Abstract

This paper has two objectives: (i) to introduce a new approach in order to gain widespread support for road pricing; and (ii) to develop a detailed social welfare analysis for road pricing schemes. We first describe our novel approach that stimulates public support for road pricing, which we refer to as an investment public–private partnership, or IP3. This approach returns a significant portion of the economic value created by road pricing back to the citizens who own the newly priced facility. We then present a social welfare framework that estimates the benefits and costs of using the IP3 approach on an urban transportation network. A P3 project’s impact on overall social welfare provides a more comprehensive evaluation criterion than the often-used Value for Money (VfM) analysis.
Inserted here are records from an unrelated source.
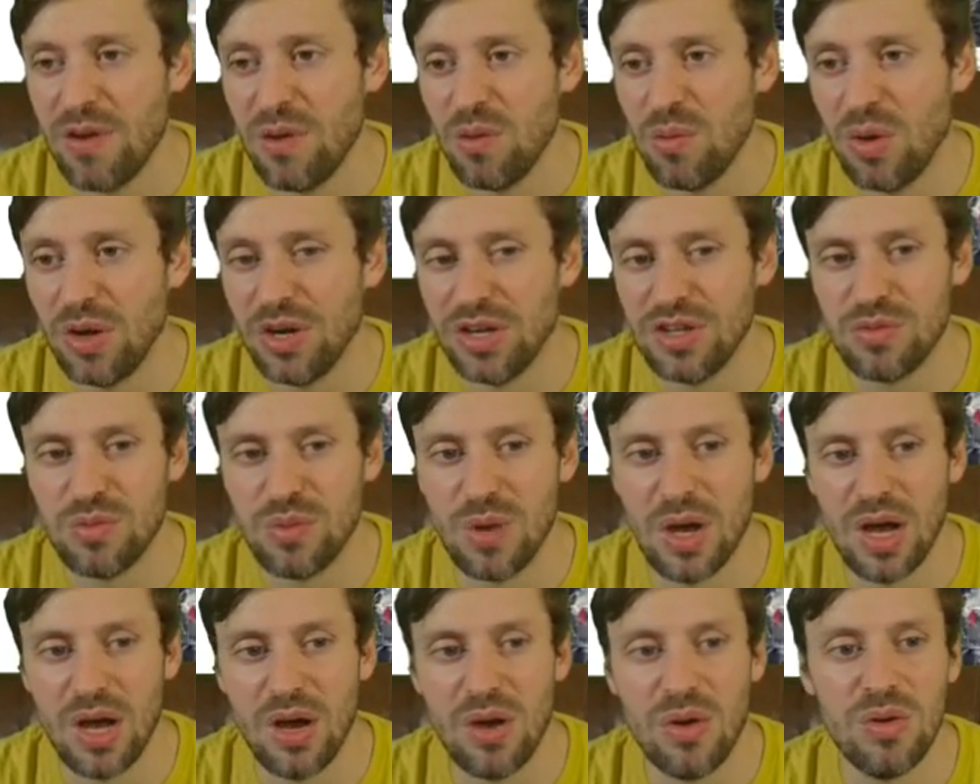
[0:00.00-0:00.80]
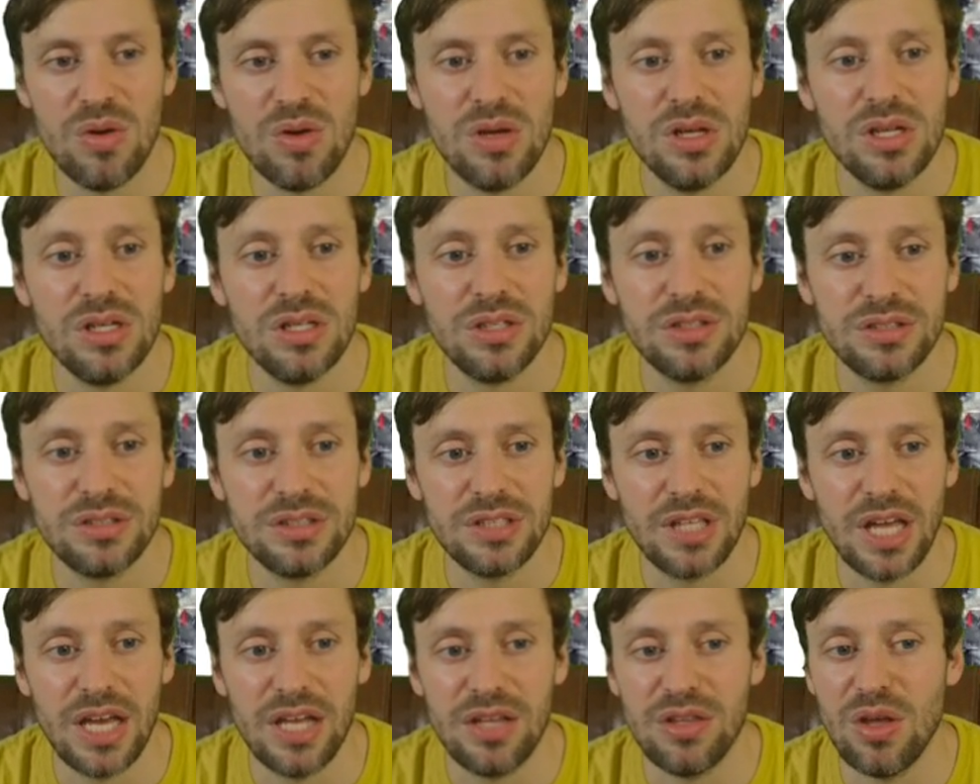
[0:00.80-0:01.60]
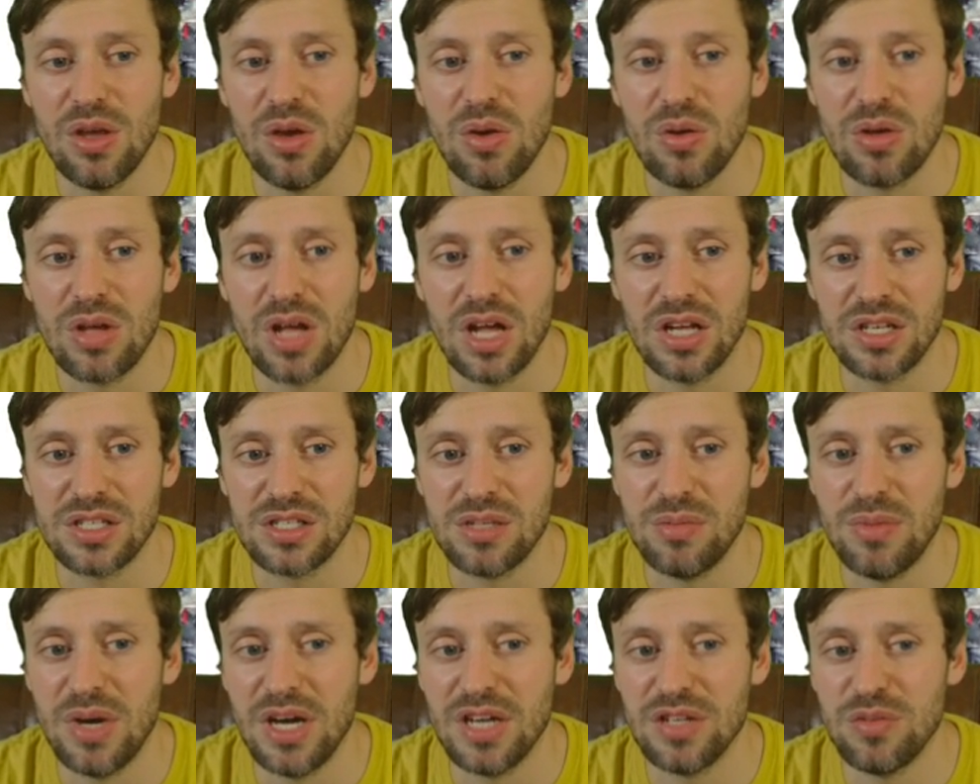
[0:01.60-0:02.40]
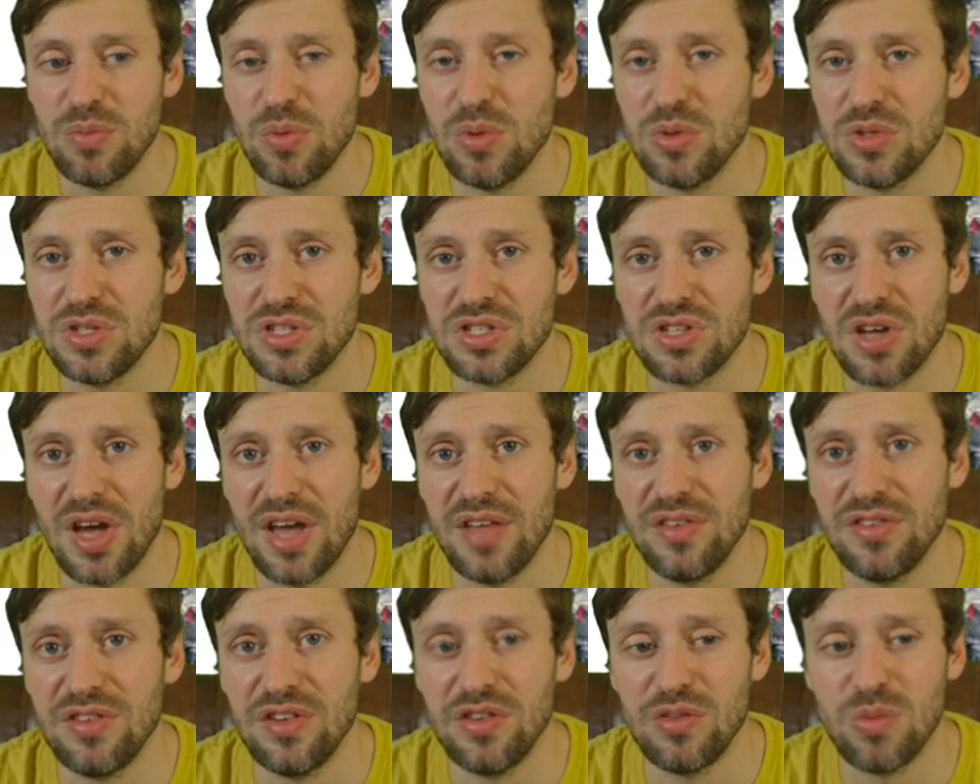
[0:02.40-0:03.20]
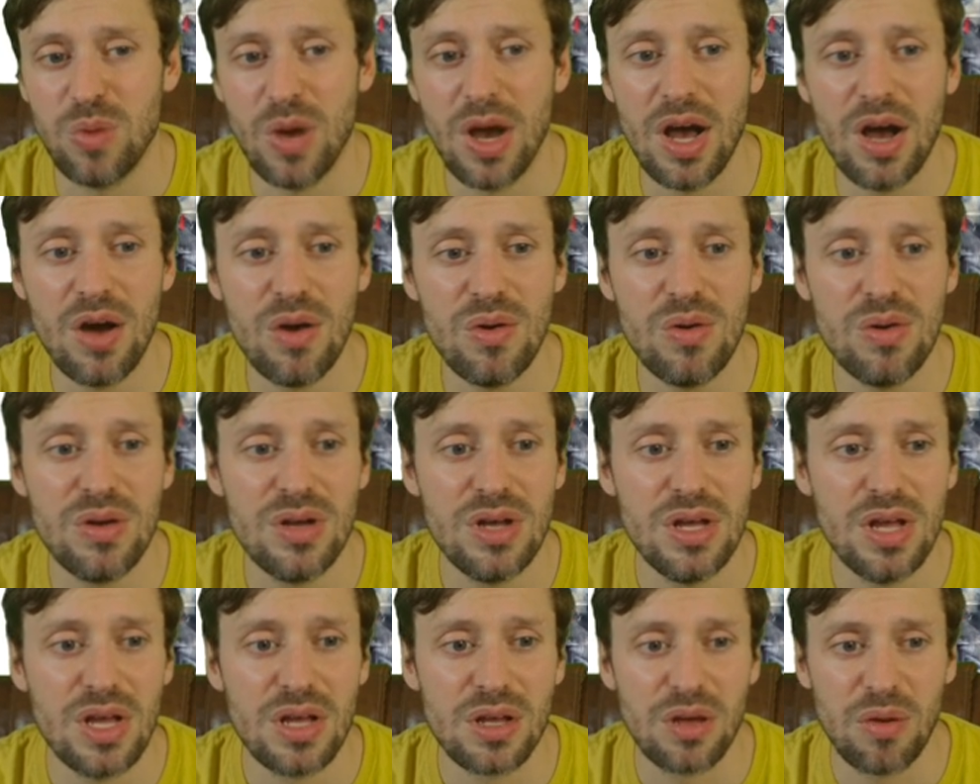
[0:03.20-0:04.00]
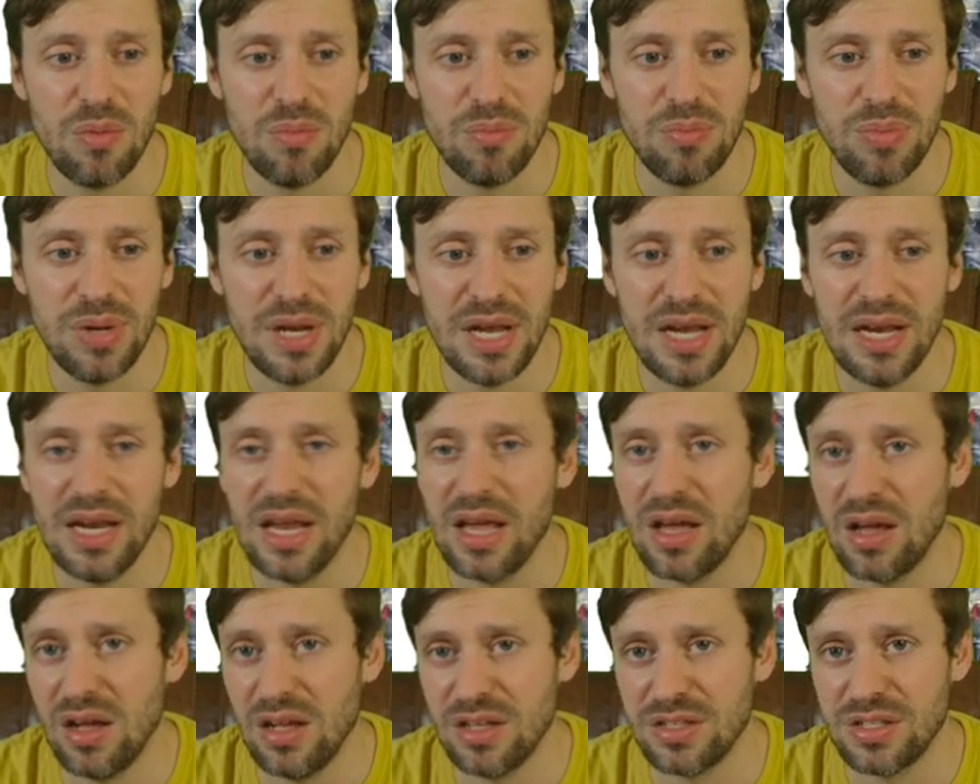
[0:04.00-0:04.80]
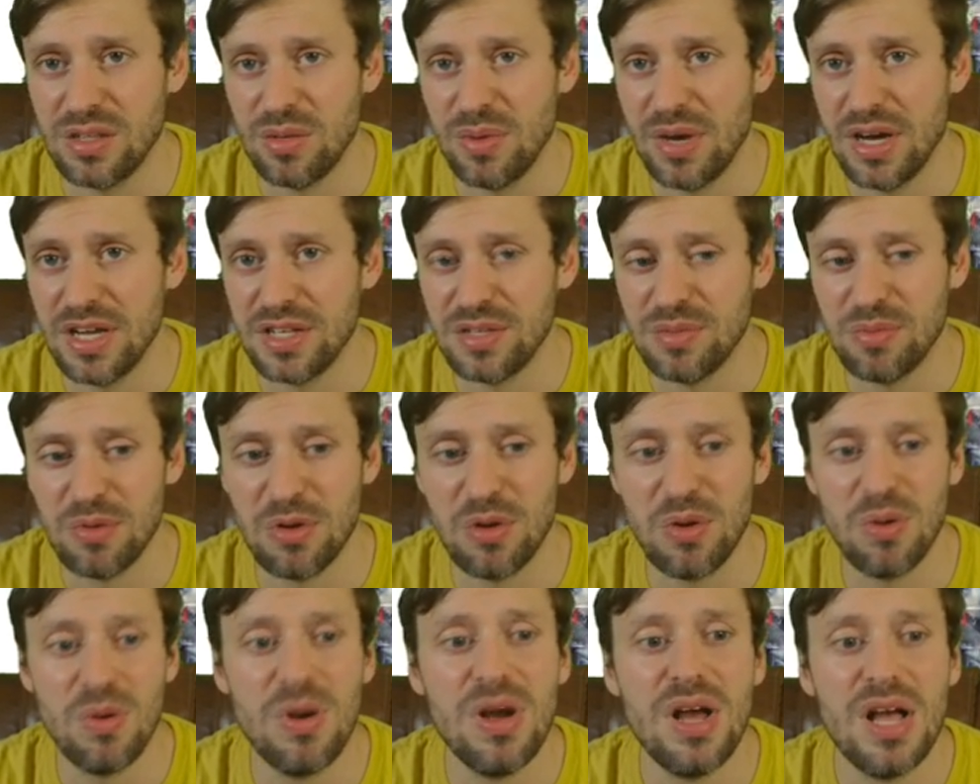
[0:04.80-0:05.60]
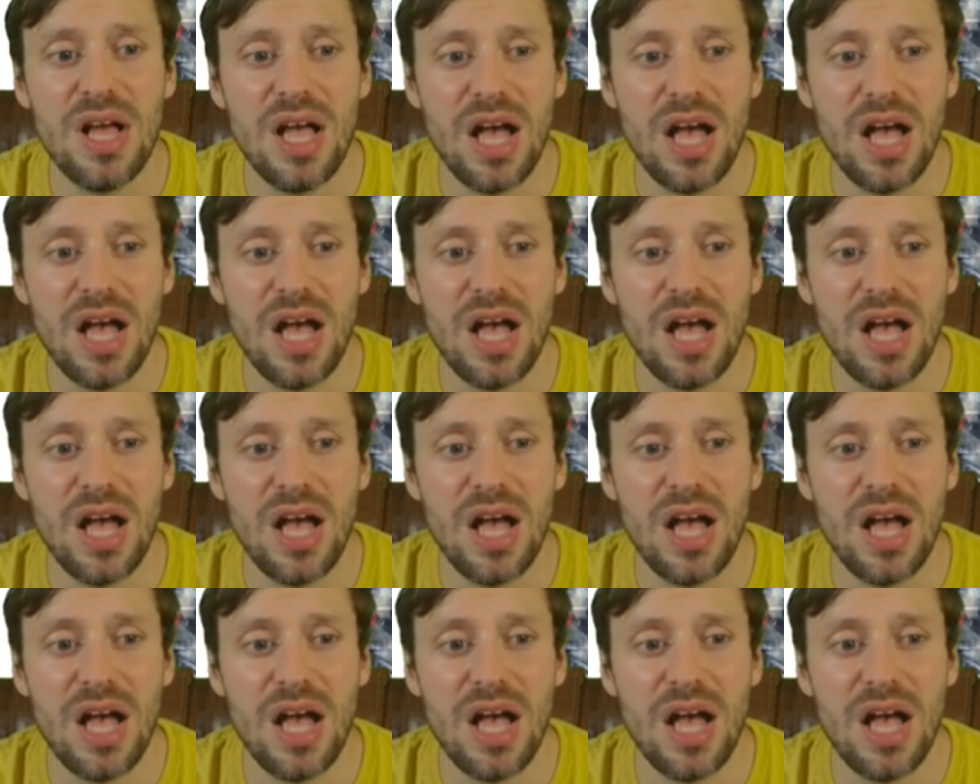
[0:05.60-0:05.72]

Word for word: want as well, they do customizable designs as well, completely customizable.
Apart from several theoretical studies, a detailed social welfare analysis that includes all major P3 project stakeholders is absent from the literature. We use Fresno, California as our case study in order to conduct a welfare analysis on IP3s. Our results show that system-optimal tolling favors average users, but that government—and consequently taxpayers—should pay for costly tolling systems (negative profits). In contrast, unlimited profit-maximizing tolls raise substantial profits for government, for the infrastructure’s citizen-owners, and for the private sector, but the average user is worse off. From a social-welfare perspective, one should search for a Pareto improvement under which all major stakeholders are better off. Our estimates indicate that a mixed public and private tolling scheme offers such an improvement.